BEGIN

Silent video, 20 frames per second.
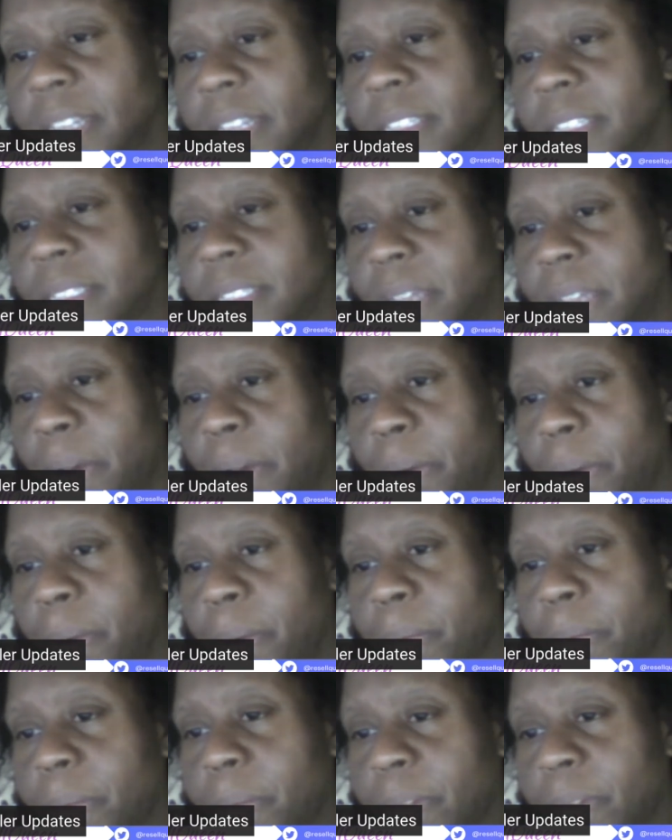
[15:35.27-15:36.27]

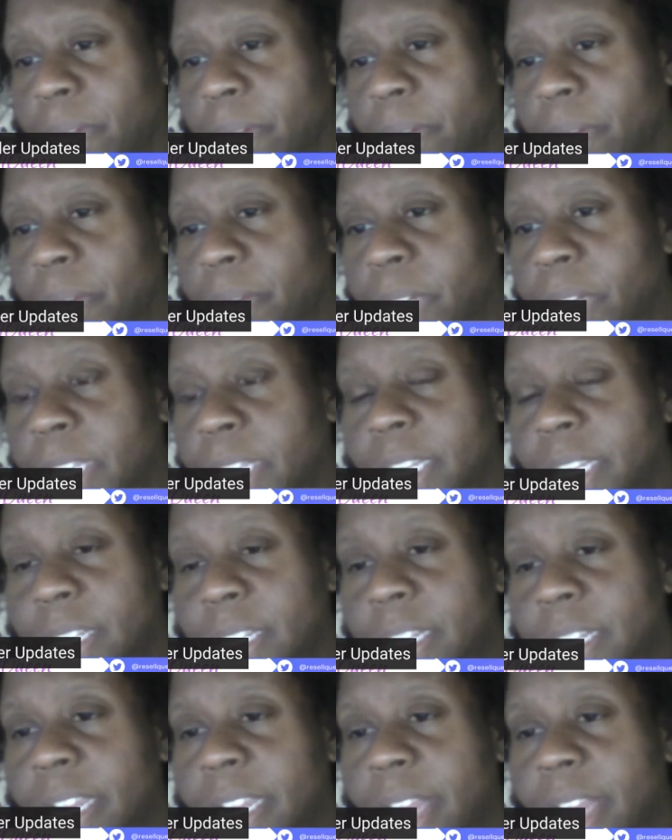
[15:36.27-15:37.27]
So really, you
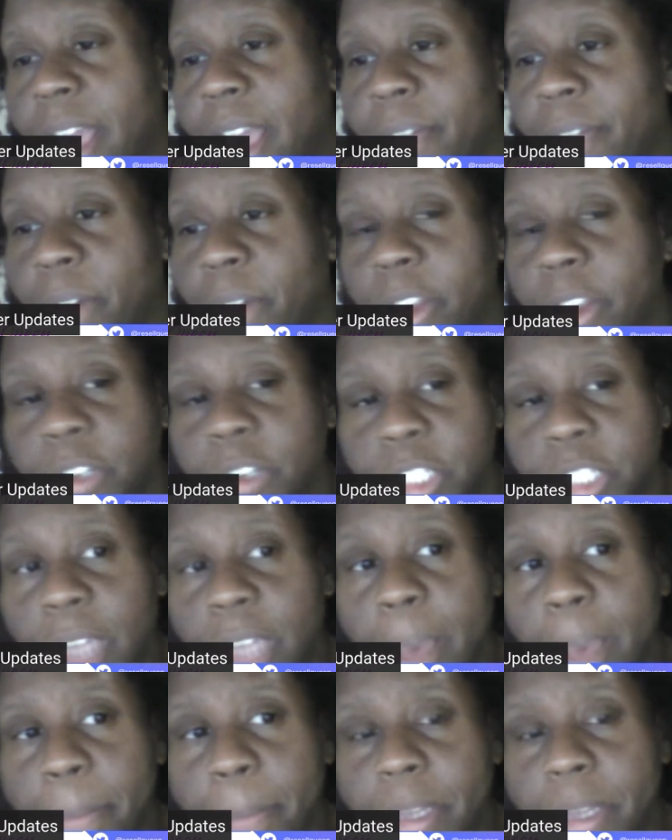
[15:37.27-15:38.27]
need to have all your
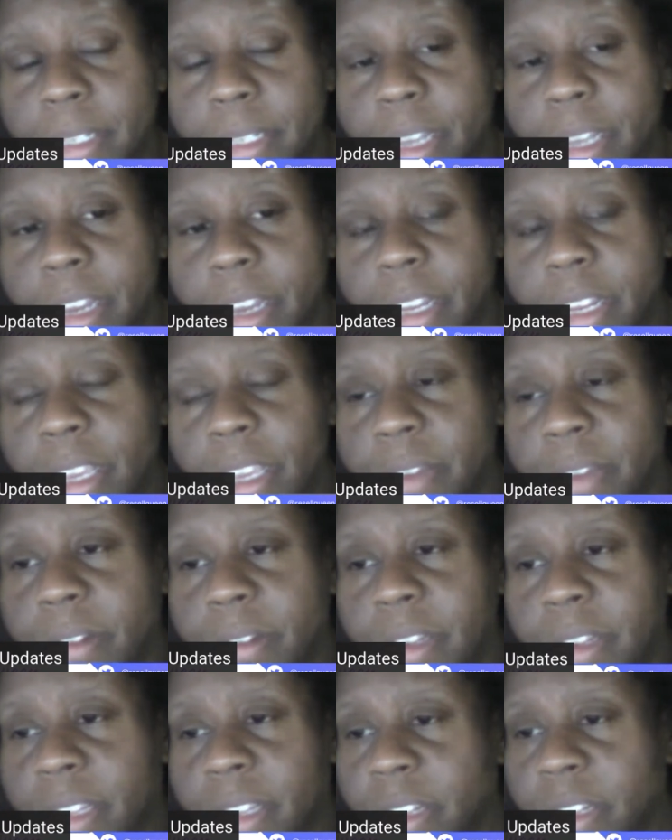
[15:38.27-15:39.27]
shopping done and
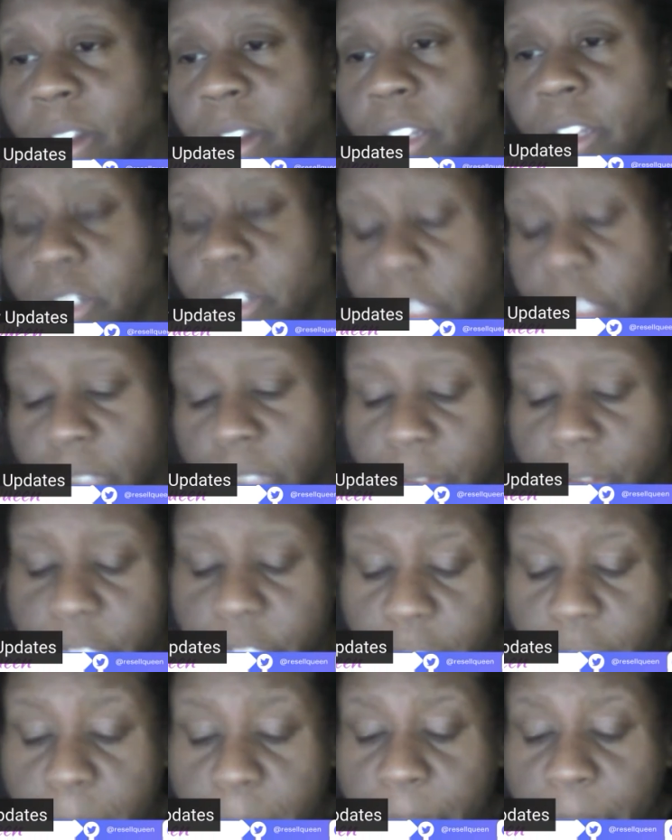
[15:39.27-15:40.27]
get all your stuff
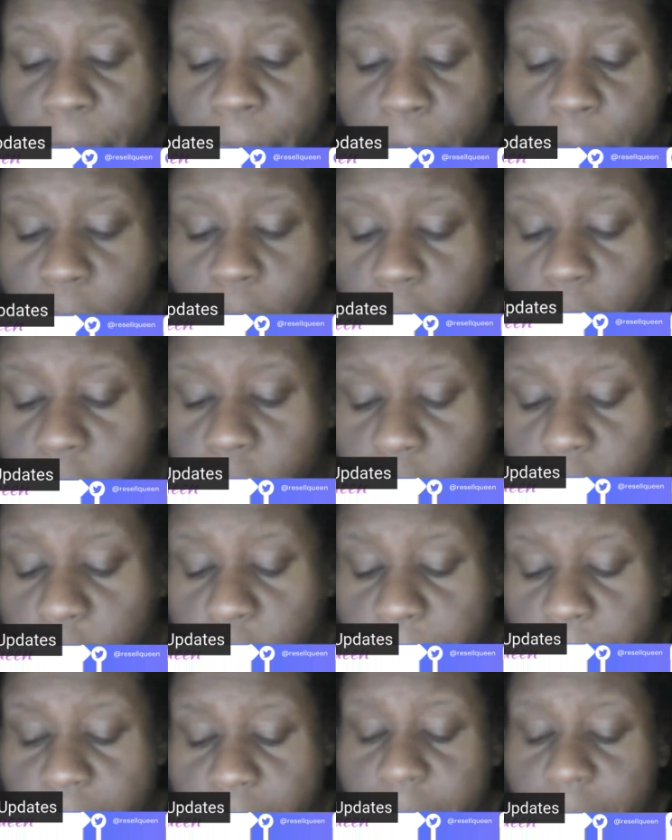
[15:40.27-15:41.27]
shipped if you're going to use
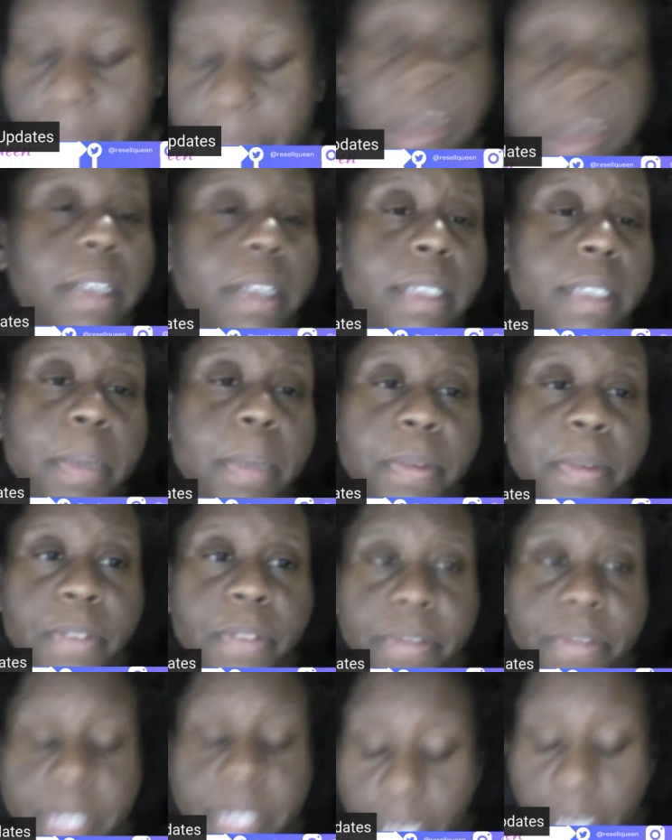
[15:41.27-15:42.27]
UPS by December
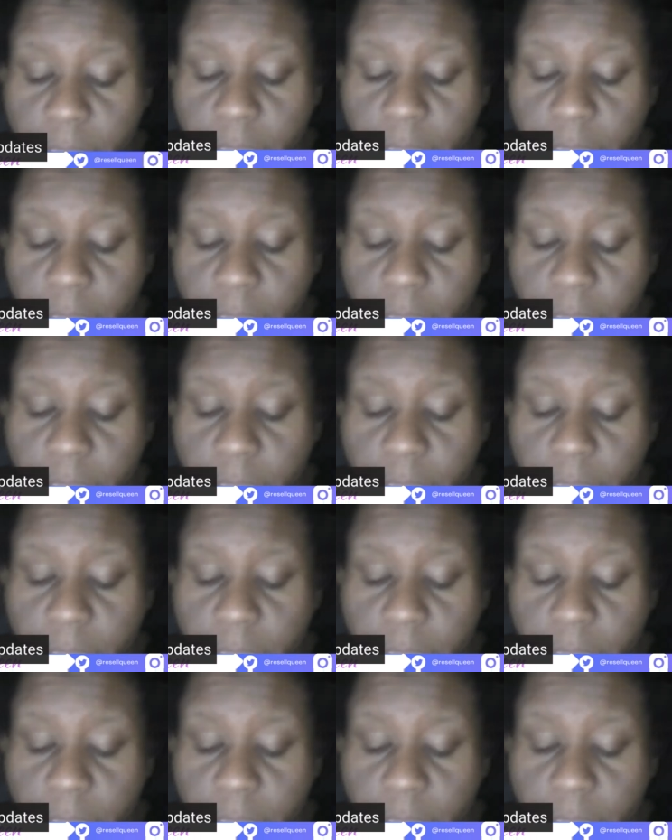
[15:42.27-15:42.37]
15th.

END

▶ The task: Above are the records; copy them exactly without the pictures.

▶ Output for this task:
Silent video, 20 frames per second.
[15:35.27-15:36.27]

[15:36.27-15:37.27]
So really, you
[15:37.27-15:38.27]
need to have all your
[15:38.27-15:39.27]
shopping done and
[15:39.27-15:40.27]
get all your stuff
[15:40.27-15:41.27]
shipped if you're going to use
[15:41.27-15:42.27]
UPS by December
[15:42.27-15:42.37]
15th.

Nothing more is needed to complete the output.